Personally and professionally, Carlos is about getting transplants to root in new soil. He is a day laborer, an undocumented immigrant from Mexico. He toils long hours. To Luis, Carlos is a little man with little dreams and less cash, unlike the gangbangers with big dreams and bigger bankrolls, who want to recruit the high-schooler.
On its surface, Chris Weitz's movie is the odyssey of an undocumented worker's search for his stolen landscaping truck, a tale not unlike Vittorio de Sica's The Bicycle Thief in which father and son form a closer bond.
Its deceptive simplicity makes A Better Life so emotionally profound. This film based on a story by Roger L. Simon is a compassionate character study of a man modeling the values of heart, hard work, self-respect, and self-reliance to his spawn.
The film rests on the slight shoulders of Bichir, an exceptional actor whose way of holding back his emotions draws the audience to him.
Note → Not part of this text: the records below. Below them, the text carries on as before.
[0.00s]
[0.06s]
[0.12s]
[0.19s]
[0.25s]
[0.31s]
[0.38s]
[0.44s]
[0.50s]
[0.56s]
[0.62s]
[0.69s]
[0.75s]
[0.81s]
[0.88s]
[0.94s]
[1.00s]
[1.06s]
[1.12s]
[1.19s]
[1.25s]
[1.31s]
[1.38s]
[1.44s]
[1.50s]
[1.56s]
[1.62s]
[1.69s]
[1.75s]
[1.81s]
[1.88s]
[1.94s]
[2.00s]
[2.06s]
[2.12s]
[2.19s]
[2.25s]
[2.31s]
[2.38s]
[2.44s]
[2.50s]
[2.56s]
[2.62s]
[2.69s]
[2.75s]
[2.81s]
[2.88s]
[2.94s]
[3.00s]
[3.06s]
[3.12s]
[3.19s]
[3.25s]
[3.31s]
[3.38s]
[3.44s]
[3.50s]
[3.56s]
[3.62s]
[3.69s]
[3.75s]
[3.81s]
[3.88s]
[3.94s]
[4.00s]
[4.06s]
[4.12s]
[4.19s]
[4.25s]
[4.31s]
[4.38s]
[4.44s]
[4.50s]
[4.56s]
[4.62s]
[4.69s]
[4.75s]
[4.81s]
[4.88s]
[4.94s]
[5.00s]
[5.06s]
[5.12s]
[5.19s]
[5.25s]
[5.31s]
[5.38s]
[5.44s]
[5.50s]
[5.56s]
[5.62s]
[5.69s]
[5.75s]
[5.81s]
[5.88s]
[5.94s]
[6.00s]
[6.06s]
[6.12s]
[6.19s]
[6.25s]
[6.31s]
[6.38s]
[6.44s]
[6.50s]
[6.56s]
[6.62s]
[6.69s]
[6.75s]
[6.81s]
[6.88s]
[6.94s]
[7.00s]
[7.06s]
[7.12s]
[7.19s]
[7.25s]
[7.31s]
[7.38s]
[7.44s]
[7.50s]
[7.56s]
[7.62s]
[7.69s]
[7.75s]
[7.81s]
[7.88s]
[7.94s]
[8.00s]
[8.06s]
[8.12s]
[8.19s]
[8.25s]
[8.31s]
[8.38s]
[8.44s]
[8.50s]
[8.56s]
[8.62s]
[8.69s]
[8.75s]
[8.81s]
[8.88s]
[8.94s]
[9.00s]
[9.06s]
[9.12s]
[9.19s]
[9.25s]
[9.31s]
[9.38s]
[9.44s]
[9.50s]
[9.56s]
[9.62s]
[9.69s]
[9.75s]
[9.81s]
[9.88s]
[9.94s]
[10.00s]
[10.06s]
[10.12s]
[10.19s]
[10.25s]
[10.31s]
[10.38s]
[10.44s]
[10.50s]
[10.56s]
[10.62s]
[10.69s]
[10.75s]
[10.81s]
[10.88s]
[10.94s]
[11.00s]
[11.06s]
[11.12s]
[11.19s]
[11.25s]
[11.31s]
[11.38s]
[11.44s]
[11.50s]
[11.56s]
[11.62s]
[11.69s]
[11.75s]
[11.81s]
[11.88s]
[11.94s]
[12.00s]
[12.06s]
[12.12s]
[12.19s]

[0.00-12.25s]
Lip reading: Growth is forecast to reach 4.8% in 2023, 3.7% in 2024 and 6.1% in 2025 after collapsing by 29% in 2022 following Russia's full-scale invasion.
Because his Carlos has such bedrock decency, there is no self-pity in his weathered face.
There is worry, perhaps, but also alegría, joy, in the company of Luis. Alegría in the tending to gardens of fabulously wealthy employers to whom he is mostly invisible and who are blind to his art. Look as Carlos embraces a palm tree like a dance partner, shimmying up to prune away its dead fronds. Bichir's face contains multitudes.
Weitz's observant and sympathetic film notes, but does not make political capital of, the irony that though Carlos is in America illegally, he is a model citizen, unlike the native-born gangbangers.
Except for one line of dialogue about the American dream (delivered by the amigo who wants to sell his truck to Carlos), there is not a false note in the fine screenplay by Eric Eason or in the deeply felt performances.
After Bichir, Gabriel Chavarría should be singled out for his nuanced turn as a coworker who tests both Carlos' patience and his principle.
In its low-key portrait of illegal immigrants and its trust in the audience to draw its own conclusions, A Better Life recalls The Visitor. Like that film, Weitz's movie is equal parts heartache and hope, a privileged glimpse inside the lives of the new generation of American dreamers.